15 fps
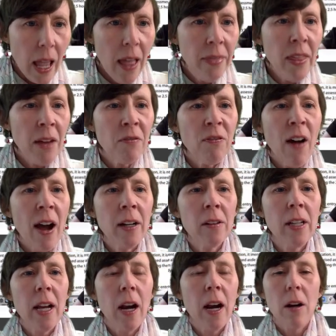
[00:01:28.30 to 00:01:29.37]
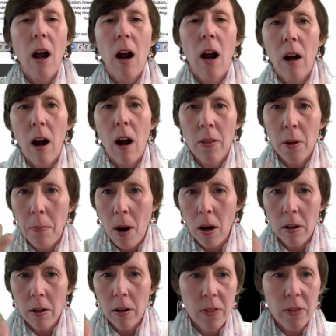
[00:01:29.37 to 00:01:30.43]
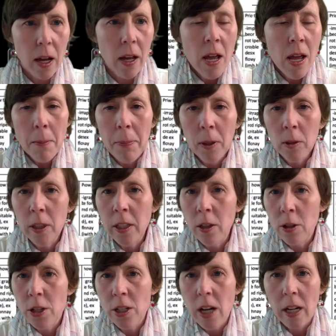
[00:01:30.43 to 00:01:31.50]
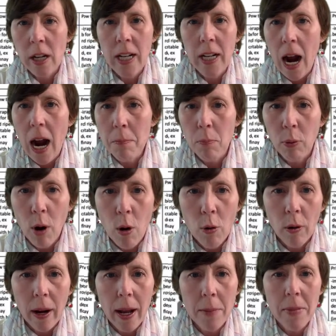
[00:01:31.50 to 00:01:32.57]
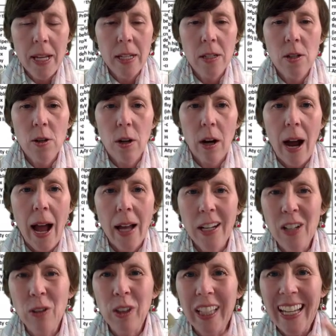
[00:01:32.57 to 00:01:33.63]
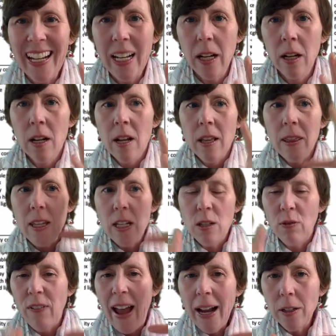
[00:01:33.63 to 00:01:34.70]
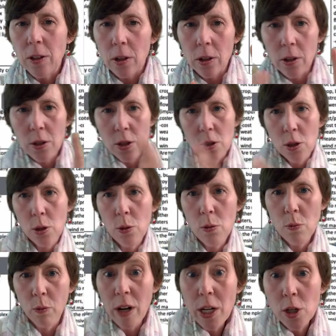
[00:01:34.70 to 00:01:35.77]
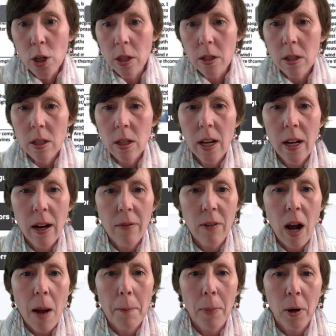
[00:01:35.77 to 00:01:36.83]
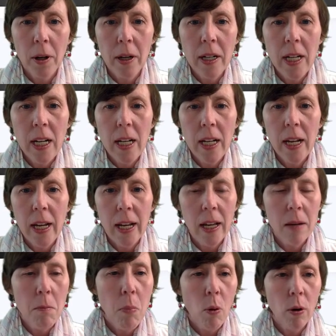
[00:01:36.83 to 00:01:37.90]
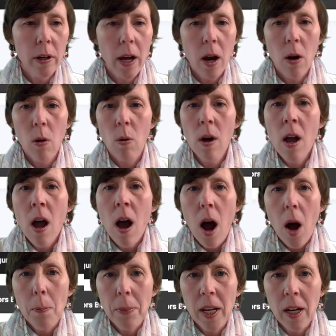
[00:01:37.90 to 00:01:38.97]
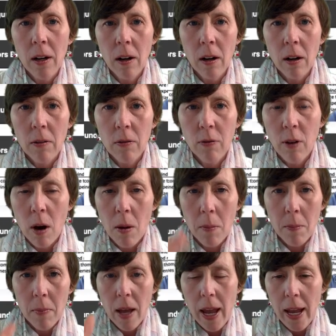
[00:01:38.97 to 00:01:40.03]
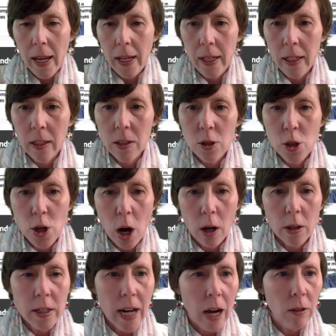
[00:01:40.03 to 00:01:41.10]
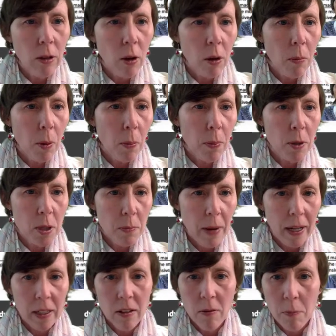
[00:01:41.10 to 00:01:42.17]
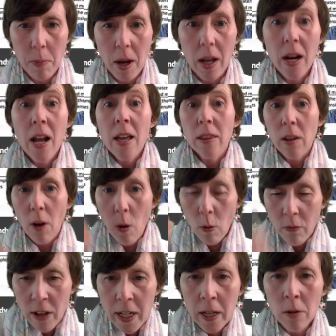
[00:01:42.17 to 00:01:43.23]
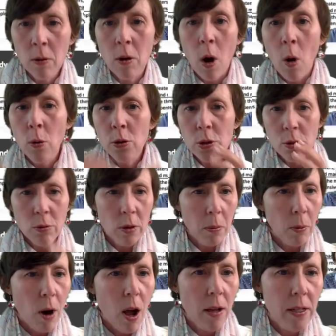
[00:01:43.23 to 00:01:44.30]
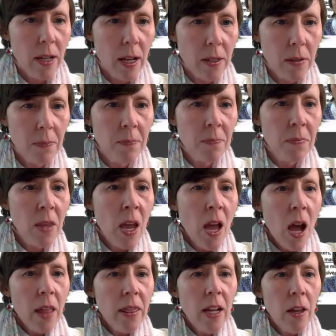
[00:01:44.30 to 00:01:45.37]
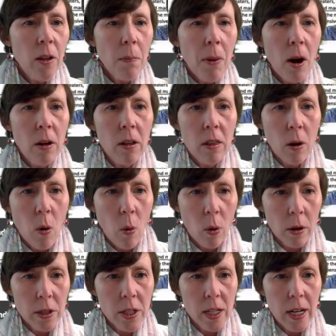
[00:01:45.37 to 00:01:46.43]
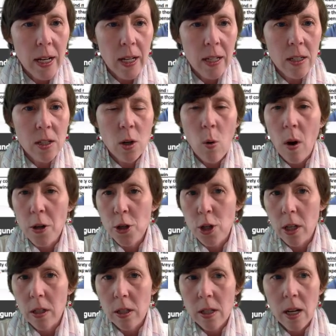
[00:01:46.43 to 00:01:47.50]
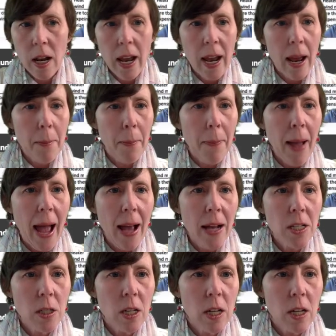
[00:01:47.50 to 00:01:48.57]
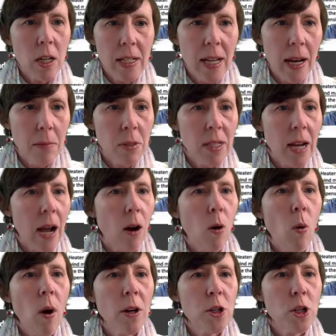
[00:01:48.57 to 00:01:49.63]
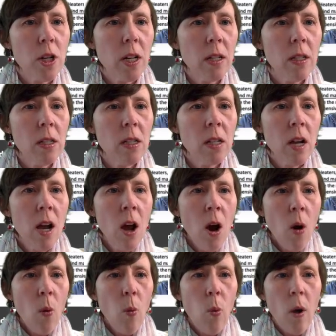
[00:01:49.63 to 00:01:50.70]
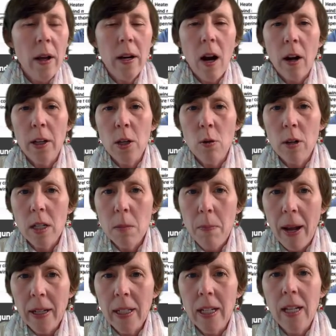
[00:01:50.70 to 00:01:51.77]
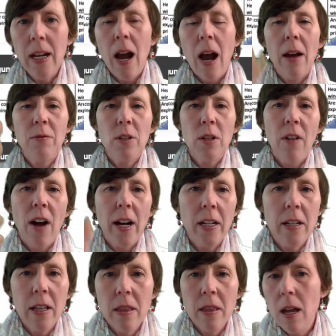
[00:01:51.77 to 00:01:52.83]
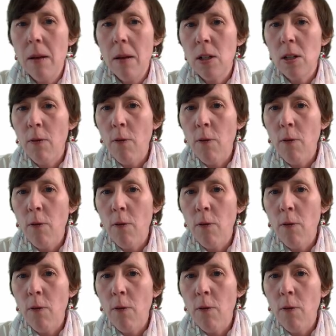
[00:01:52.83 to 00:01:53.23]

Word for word: And then finally, our, our other part of the building your study guide program is your how do you link these factors to regions. And I've got Burgundy and Bordeaux up here from a chart downloadable perspective, but the whole video goes through the process. The other part of the course is questions past exam style questions. What are you expecting? I've divided them into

## Work instruction
Would you transcribe the whole listing above exactly? The pictures should not be included.

## Reply
15 fps
[00:01:28.30 to 00:01:29.37]
[00:01:29.37 to 00:01:30.43]
[00:01:30.43 to 00:01:31.50]
[00:01:31.50 to 00:01:32.57]
[00:01:32.57 to 00:01:33.63]
[00:01:33.63 to 00:01:34.70]
[00:01:34.70 to 00:01:35.77]
[00:01:35.77 to 00:01:36.83]
[00:01:36.83 to 00:01:37.90]
[00:01:37.90 to 00:01:38.97]
[00:01:38.97 to 00:01:40.03]
[00:01:40.03 to 00:01:41.10]
[00:01:41.10 to 00:01:42.17]
[00:01:42.17 to 00:01:43.23]
[00:01:43.23 to 00:01:44.30]
[00:01:44.30 to 00:01:45.37]
[00:01:45.37 to 00:01:46.43]
[00:01:46.43 to 00:01:47.50]
[00:01:47.50 to 00:01:48.57]
[00:01:48.57 to 00:01:49.63]
[00:01:49.63 to 00:01:50.70]
[00:01:50.70 to 00:01:51.77]
[00:01:51.77 to 00:01:52.83]
[00:01:52.83 to 00:01:53.23]

Word for word: And then finally, our, our other part of the building your study guide program is your how do you link these factors to regions. And I've got Burgundy and Bordeaux up here from a chart downloadable perspective, but the whole video goes through the process. The other part of the course is questions past exam style questions. What are you expecting? I've divided them into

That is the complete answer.